Write the listing out once more, identical to the original but without pictures.

◇ ◇ ◇ ◇

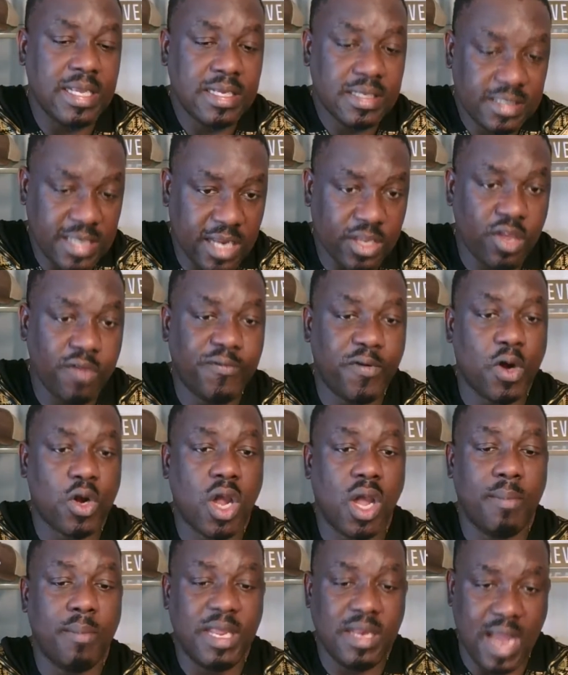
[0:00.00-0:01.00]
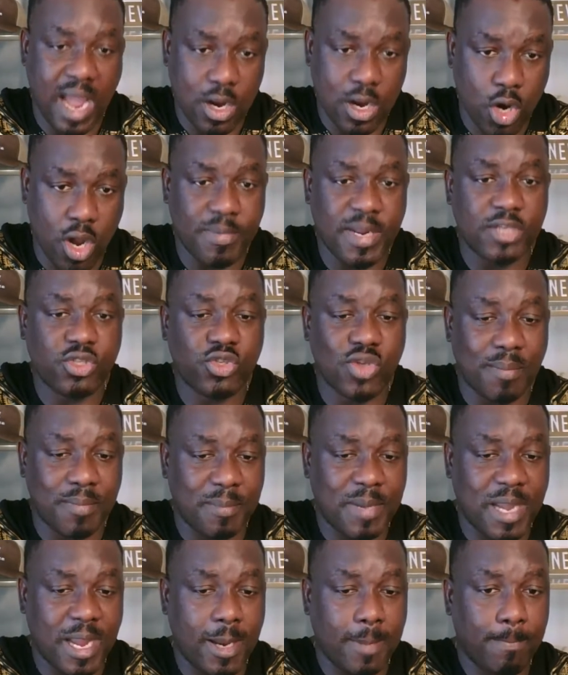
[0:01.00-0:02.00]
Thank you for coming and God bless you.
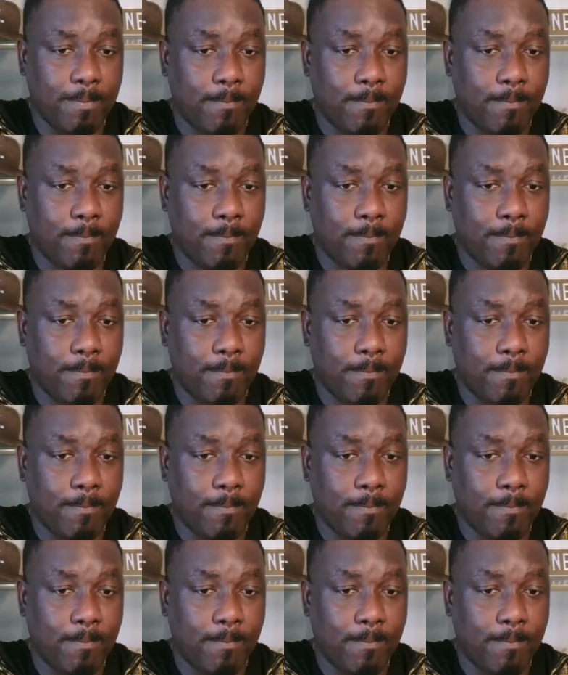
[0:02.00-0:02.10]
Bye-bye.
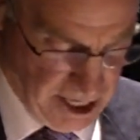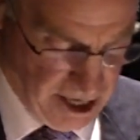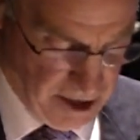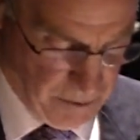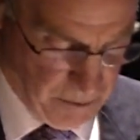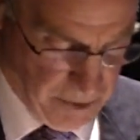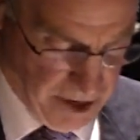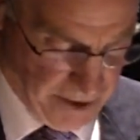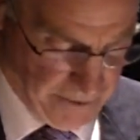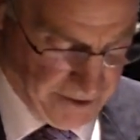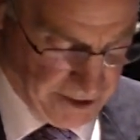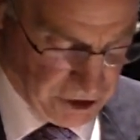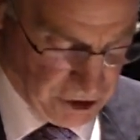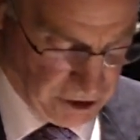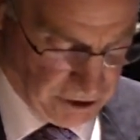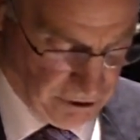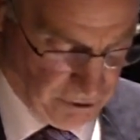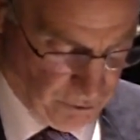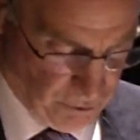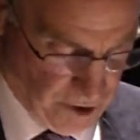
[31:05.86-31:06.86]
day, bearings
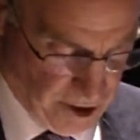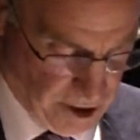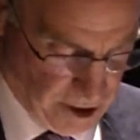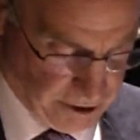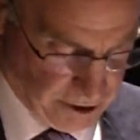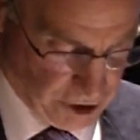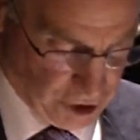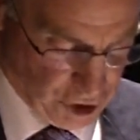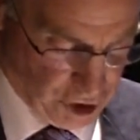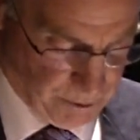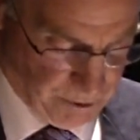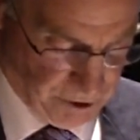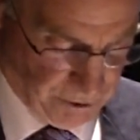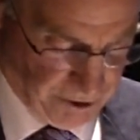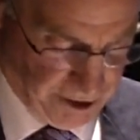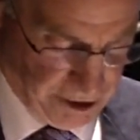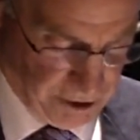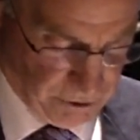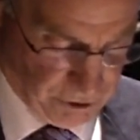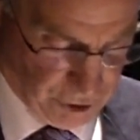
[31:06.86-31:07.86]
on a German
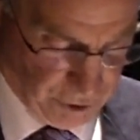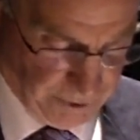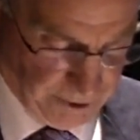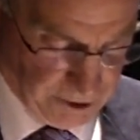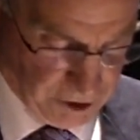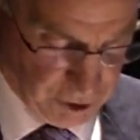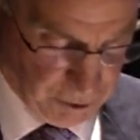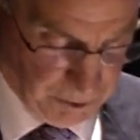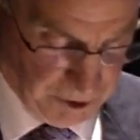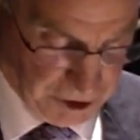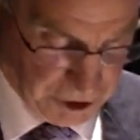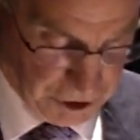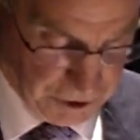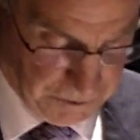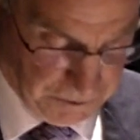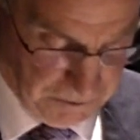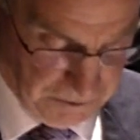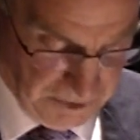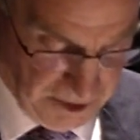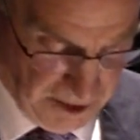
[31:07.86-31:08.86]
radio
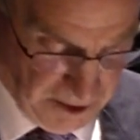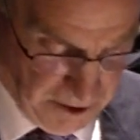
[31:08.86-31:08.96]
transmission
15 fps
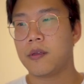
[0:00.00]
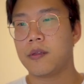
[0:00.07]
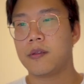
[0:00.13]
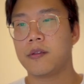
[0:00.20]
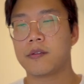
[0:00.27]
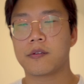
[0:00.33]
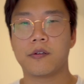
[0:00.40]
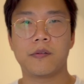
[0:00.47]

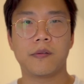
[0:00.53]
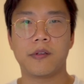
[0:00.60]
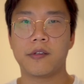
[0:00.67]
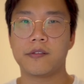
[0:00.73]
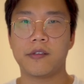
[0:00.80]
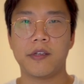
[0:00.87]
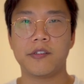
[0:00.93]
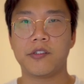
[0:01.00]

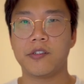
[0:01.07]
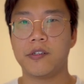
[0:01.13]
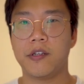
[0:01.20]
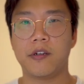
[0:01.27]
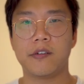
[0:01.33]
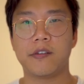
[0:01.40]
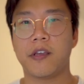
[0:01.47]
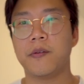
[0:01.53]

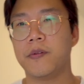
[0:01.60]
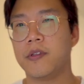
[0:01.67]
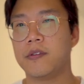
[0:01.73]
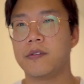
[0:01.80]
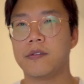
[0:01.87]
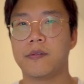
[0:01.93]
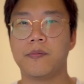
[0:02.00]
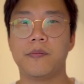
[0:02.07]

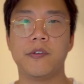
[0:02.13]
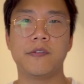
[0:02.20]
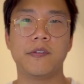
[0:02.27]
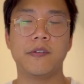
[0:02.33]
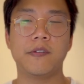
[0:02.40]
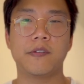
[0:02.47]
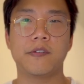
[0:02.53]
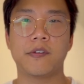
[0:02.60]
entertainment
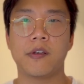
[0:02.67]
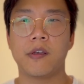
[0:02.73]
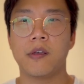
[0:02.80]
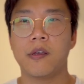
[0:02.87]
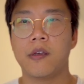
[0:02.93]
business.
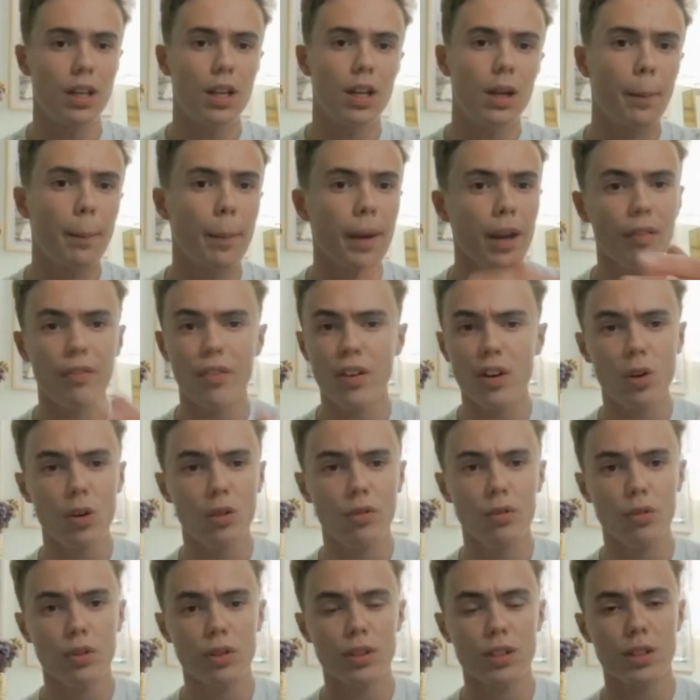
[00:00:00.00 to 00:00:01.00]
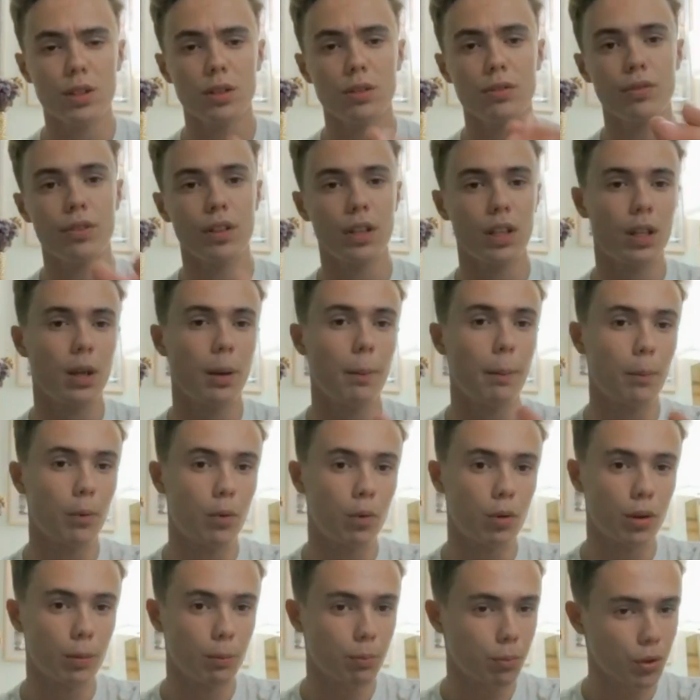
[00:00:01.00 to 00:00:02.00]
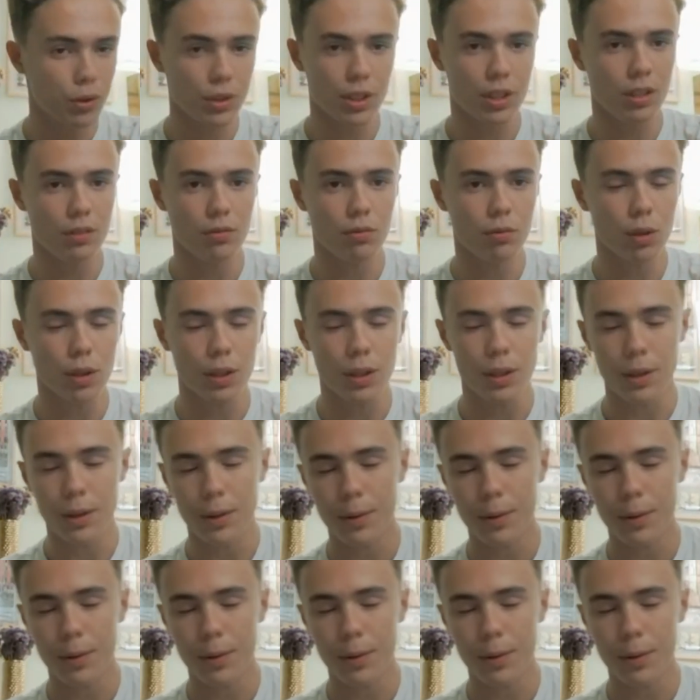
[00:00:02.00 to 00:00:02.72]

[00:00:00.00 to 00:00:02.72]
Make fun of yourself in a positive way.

◇ ◇ ◇ ◇

◆ Problem solution
[0:00.00-0:01.00]
[0:01.00-0:02.00]
Thank you for coming and God bless you.
[0:02.00-0:02.10]
Bye-bye.
[31:05.86-31:06.86]
day, bearings
[31:06.86-31:07.86]
on a German
[31:07.86-31:08.86]
radio
[31:08.86-31:08.96]
transmission
15 fps
[0:00.00]
[0:00.07]
[0:00.13]
[0:00.20]
[0:00.27]
[0:00.33]
[0:00.40]
[0:00.47]

[0:00.53]
[0:00.60]
[0:00.67]
[0:00.73]
[0:00.80]
[0:00.87]
[0:00.93]
[0:01.00]

[0:01.07]
[0:01.13]
[0:01.20]
[0:01.27]
[0:01.33]
[0:01.40]
[0:01.47]
[0:01.53]

[0:01.60]
[0:01.67]
[0:01.73]
[0:01.80]
[0:01.87]
[0:01.93]
[0:02.00]
[0:02.07]

[0:02.13]
[0:02.20]
[0:02.27]
[0:02.33]
[0:02.40]
[0:02.47]
[0:02.53]
[0:02.60]
entertainment
[0:02.67]
[0:02.73]
[0:02.80]
[0:02.87]
[0:02.93]
business.
[00:00:00.00 to 00:00:01.00]
[00:00:01.00 to 00:00:02.00]
[00:00:02.00 to 00:00:02.72]

[00:00:00.00 to 00:00:02.72]
Make fun of yourself in a positive way.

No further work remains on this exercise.